● Work required
The entries below are to be restated exactly, and their images are to be omitted.

● Extracted information
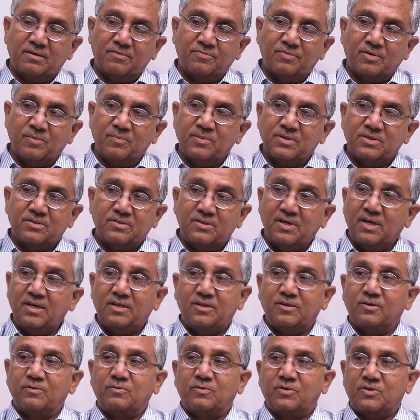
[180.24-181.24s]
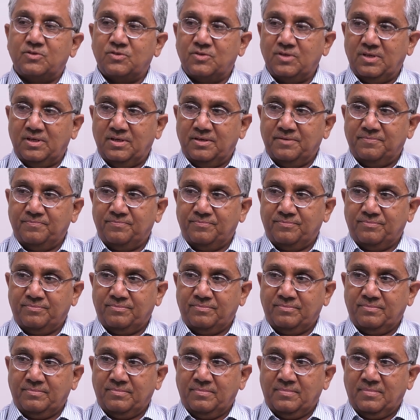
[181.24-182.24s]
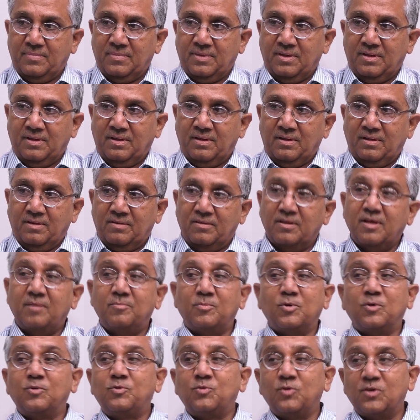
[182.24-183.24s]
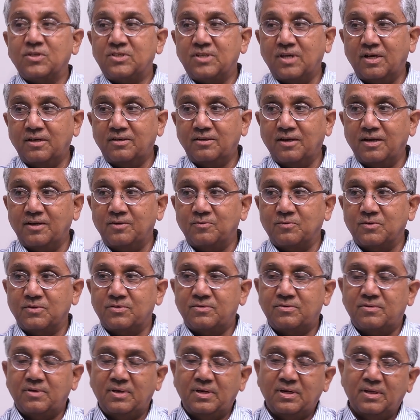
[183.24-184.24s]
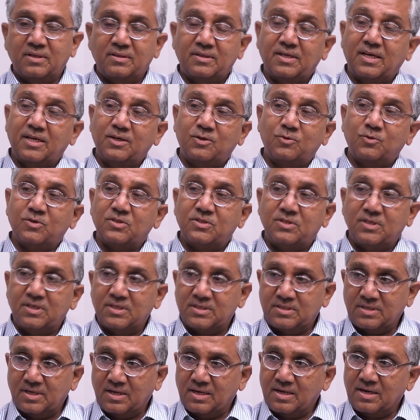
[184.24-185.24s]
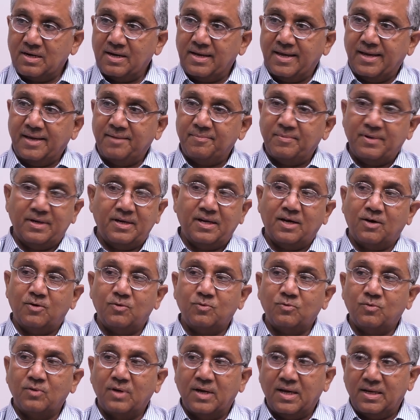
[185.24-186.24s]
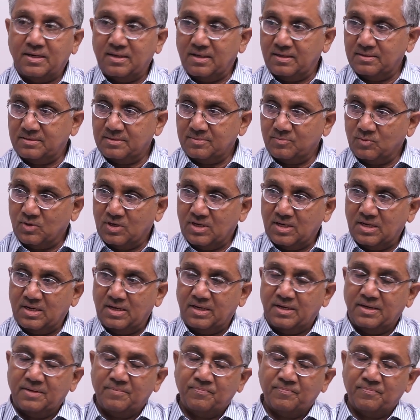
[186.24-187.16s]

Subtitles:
from a state university, then moved to a central university, and then to a CSIR lab, and now at IISER Mohali.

● Answer to the exercise
[180.24-181.24s]
[181.24-182.24s]
[182.24-183.24s]
[183.24-184.24s]
[184.24-185.24s]
[185.24-186.24s]
[186.24-187.16s]

Subtitles:
from a state university, then moved to a central university, and then to a CSIR lab, and now at IISER Mohali.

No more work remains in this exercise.